According to court documents, beginning in fall 2021, U.S. Drug Enforcement Administration (DEA) agents based in Portland began investigating a drug trafficking organization led by Luis Antonio Beltran Arrendondo, 32, of Las Vegas, who was suspected of importing counterfeit oxycodone pills containing fentanyl and heroin from Mexico into California, and transporting it to Oregon and Washington State for distribution. Arrendondo formerly resided in Oregon, but later relocated to Las Vegas with his significant other and accomplice Jacqueline Paola Rodriguez Barrientos, 41. Barrientos was also indicted as the chief money launderer for the Arrendondo organization.
As the investigation continued, agents interdicted couriers transporting fentanyl pills and heroin to Oregon. They executed search warrants in Hillsboro, Portland, Tualatin, and Wilsonville, Oregon; Fresno and Hawaiian Gardens, California; and Las Vegas. In total, these enforcement actions resulted in the seizure of approximately 115,000 counterfeit oxycodone pills suspected to contain fentanyl and stamped “M/30”, 41 pounds of methamphetamine, and more than 57 pounds of heroin.
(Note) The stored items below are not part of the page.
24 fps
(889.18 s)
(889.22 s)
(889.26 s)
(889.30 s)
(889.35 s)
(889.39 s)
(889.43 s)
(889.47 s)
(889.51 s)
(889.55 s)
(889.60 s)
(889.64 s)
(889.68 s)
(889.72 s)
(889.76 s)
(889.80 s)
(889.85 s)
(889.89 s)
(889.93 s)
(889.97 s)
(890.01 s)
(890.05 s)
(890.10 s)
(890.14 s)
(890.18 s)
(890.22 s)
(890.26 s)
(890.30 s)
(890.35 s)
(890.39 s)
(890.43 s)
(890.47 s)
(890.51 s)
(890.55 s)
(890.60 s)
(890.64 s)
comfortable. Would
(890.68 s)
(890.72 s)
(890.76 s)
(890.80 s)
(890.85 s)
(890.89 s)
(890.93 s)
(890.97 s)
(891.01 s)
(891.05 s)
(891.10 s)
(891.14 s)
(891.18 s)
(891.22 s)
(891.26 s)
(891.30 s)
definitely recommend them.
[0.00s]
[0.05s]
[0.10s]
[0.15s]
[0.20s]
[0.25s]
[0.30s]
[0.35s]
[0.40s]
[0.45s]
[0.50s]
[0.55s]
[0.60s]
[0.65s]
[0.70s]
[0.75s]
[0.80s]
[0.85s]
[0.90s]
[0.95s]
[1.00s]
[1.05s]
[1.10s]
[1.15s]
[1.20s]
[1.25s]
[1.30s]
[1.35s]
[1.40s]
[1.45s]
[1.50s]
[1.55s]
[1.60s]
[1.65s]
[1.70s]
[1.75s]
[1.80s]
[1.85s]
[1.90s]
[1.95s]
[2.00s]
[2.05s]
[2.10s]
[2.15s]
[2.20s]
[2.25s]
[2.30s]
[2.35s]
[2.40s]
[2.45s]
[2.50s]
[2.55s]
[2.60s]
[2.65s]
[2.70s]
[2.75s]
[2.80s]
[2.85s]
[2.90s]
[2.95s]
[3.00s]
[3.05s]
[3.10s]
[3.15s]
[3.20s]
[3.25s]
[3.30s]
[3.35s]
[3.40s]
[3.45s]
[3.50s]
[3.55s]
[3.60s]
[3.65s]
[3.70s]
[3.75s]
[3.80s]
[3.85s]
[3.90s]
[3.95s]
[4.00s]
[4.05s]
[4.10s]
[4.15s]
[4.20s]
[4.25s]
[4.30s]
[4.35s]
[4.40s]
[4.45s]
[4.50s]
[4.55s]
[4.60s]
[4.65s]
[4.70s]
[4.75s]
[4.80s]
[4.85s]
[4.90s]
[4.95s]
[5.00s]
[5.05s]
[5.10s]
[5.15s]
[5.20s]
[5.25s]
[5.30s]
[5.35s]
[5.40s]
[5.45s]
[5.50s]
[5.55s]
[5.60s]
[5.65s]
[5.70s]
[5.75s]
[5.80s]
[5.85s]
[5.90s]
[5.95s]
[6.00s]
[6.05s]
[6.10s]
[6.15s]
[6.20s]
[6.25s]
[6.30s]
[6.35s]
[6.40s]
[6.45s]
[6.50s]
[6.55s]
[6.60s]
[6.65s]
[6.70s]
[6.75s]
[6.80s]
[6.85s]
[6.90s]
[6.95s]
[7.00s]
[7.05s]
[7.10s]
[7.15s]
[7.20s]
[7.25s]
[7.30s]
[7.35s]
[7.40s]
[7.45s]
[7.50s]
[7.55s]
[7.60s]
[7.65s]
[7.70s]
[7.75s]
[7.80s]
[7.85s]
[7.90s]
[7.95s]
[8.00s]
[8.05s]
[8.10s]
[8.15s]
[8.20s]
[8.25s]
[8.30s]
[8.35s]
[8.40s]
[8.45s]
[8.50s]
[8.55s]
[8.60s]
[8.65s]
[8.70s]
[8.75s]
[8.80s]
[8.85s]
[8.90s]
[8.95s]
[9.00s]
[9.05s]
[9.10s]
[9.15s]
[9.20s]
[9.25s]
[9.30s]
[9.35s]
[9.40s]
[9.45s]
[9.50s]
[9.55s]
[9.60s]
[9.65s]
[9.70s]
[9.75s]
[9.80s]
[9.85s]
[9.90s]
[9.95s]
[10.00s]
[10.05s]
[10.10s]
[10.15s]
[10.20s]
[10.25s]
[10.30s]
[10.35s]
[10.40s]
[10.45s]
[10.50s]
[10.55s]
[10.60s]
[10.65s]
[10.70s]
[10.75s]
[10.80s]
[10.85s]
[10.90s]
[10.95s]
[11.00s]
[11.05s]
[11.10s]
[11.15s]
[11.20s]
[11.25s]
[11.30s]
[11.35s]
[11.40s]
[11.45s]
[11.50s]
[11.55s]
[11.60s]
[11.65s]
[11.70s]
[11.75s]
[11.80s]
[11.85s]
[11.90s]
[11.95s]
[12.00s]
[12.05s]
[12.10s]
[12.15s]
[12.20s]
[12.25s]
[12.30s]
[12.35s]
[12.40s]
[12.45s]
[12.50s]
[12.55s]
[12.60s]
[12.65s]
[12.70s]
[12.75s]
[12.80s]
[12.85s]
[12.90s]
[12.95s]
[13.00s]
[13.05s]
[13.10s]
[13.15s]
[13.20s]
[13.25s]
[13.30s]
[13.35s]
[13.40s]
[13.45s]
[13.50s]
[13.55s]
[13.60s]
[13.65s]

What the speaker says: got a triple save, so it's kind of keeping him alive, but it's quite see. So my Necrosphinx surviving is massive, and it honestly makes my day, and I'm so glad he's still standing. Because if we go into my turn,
A parallel financial investigation revealed that Barrientos laundered money generated by the Arrendondo organization through the Mazatlán Beauty Salon in Tualatin, Oregon and by buying real estate. The real estate purchases were made with cashier’s checks funded by large cash deposits. Currency Transaction Reports generated by several banks showed that Barrientos made frequent cash deposits ranging from $10,000 to more than $373,000 into accounts held in her name or the name of her salon. These deposits totaled more than $3.5 million during a 9-month period in 2021. Since February 2021, members of the Arrendondo organization purchased a total of nine residential properties in Oregon and Nevada with an estimated total value of more than $4.6 million. All nine properties were purchased outright with no mortgages.
On February 17, 2022, DEA agents arrested Arrendondo and Barrientos at their Las Vegas residence. Agents found and seized two luxury vehicles, several loose receipts documenting high-end retail purchases, credit card statements documenting more than $16,000 spent on tickets to attend a professional boxing match, and other evidence memorializing the couple’s high-end lifestyle.
On March 15, 2022, Arrendondo and Barrientos made their initial appearances in federal court. Both are in custody pending trial. All ten of Arrendondo and Barrientos’ co-conspirators have been arrested and are also pending trial in the District of Oregon.
U.S. Attorney Scott Erik Asphaug of the District of Oregon made the announcement.
This case was investigated by DEA with assistance from the FBI, Homeland Security Investigations (HSI), IRS-Criminal Investigation (IRS:CI), Tigard Police Department, and Oregon State Police. It is being prosecuted by the U.S. Attorney’s Office for the District of Oregon.
An indictment is only an accusation of a crime, and defendants are presumed innocent unless and until proven guilty.
Opioid abuse affects communities across the nation. Provisional data from the Centers for Disease Control and Prevention (CDC) indicate that there were more than 100,000 drug overdoses in the U.S. during the 12-month period ending April 2021, an increase of nearly 29% from the previous 12-month period. Synthetic opioids (primarily fentanyl) accounted for more than three quarters of these deaths. Drug overdose continues to be the leading cause of injury or death in the U.S.
Fentanyl is a synthetic opioid 80 to 100 times more powerful than morphine and 30 to 50 times more powerful than heroin. A 3-milligram dose of fentanyl—a few grains of the substance—is enough to kill an average adult male. The availability of illicit fentanyl in Oregon has caused a dramatic increase in overdose deaths throughout the state.